Words from the Wise
By Michael Kyllo-Kittleson
Venture through St. Paul, Minn. and you might see a petite, salt-and-pepper-haired woman shuffling back and forth from her home and the Lunds grocery store a couple miles up the road.
Florence Applebehr, 92, has resided in Minnesota her entire life. After having lived through her fair share of global wars, national crises, and personal struggles, a weekly trip to the grocery store isn’t slowing her down.
“For a while it seemed like once one terrifying event concluded another appeared,” she says. These events include World War II and the rise of Nazi Germany, the Great Depression, and the Cuban Missile Crisis. Each event sparked questions and fears of the world coming to an end. “The Missile Crisis was frightening because we never knew when the Cuban’s might actually decide to launch their arsenal,” she says.
Applebehr smirks when remembering various drills that took place across the country in schools and work places. “It was a bit of an odd thing,” she says. “People were so afraid of the possibility of the launch but, while terrifying, [it] did not overly upset me,” she says. “I figured, we live in Minnesota, they are not aiming at us—not right away at least.”
She recalls being more concerned for the major cities across the coasts of the country, like New York, Washington D.C., and Miami. “If an attack had actually been launched and a city bombarded, then I think it would have felt more like the end of the world,” Applebehr says.
For Applebehr, seeing and living through some of the most frightening and uncertain events of our time was not enough to drive her toward worrying the world was ending. That came from a much more personal event: her husband dying. “After you are married to someone for [56 years], someone who is your best friend, someone who transforms into your whole world, it is unbearable to think about living without them,” she says. “That was my biggest end of the world [event].”

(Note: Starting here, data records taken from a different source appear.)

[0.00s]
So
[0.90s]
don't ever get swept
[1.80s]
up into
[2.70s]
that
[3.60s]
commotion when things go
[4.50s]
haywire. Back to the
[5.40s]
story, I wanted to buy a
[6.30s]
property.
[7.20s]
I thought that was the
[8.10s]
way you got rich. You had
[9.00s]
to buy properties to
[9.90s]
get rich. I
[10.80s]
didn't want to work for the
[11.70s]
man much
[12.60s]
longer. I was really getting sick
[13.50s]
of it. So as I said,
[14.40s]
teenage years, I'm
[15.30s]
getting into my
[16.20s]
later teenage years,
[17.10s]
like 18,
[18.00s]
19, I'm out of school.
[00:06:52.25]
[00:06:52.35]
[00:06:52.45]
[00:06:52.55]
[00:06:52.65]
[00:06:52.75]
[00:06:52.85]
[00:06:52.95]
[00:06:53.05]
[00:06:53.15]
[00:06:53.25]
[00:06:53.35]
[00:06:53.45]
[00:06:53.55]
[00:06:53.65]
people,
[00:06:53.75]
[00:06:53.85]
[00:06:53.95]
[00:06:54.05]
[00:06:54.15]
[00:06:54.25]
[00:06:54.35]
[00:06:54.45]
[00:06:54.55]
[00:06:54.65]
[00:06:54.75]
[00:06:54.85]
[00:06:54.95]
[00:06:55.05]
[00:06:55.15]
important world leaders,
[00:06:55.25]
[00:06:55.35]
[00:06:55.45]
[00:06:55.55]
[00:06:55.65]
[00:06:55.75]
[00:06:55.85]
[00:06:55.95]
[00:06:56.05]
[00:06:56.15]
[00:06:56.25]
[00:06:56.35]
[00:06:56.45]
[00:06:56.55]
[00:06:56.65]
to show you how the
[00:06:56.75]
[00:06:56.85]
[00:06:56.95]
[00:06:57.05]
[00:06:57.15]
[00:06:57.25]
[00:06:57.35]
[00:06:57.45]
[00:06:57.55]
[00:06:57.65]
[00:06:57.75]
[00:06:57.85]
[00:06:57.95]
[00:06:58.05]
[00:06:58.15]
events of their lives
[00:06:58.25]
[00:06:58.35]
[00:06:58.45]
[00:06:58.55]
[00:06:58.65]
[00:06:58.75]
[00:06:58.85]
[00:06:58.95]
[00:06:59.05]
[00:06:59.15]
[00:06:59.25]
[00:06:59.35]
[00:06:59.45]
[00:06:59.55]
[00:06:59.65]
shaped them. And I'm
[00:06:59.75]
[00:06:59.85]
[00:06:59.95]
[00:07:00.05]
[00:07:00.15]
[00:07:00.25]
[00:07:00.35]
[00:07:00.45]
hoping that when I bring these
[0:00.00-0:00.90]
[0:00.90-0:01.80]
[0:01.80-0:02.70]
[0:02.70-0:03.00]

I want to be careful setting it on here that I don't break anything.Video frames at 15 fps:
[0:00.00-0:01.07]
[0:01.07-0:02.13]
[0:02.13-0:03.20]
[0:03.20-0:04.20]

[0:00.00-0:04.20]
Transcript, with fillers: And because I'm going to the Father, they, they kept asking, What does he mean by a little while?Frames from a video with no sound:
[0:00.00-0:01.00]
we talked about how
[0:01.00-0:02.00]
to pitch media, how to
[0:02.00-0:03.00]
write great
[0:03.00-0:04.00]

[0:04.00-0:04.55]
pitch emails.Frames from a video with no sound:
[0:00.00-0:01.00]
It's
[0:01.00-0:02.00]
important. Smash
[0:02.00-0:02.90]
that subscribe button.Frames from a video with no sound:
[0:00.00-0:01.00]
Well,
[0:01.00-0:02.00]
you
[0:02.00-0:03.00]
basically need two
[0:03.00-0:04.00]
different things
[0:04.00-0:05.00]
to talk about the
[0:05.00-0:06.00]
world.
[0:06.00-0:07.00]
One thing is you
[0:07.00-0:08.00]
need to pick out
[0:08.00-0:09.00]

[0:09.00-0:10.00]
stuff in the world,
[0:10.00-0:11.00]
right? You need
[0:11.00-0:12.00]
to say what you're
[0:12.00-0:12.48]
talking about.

Applebehr says that, in hindsight, she doesn’t completely understand why more global and mass destructive events didn’t spark a deeper reaction in her, but she believes her location here in Minnesota played a large role in her safety from the world during those times. “What I’ve learned over the years is that terrible things will happen,” she says. “But I’ve found that in the end, things all seem to work out and there is not much of a point in worrying. When it decides it’s done, it’s done. Enjoy what you have when you posses it.”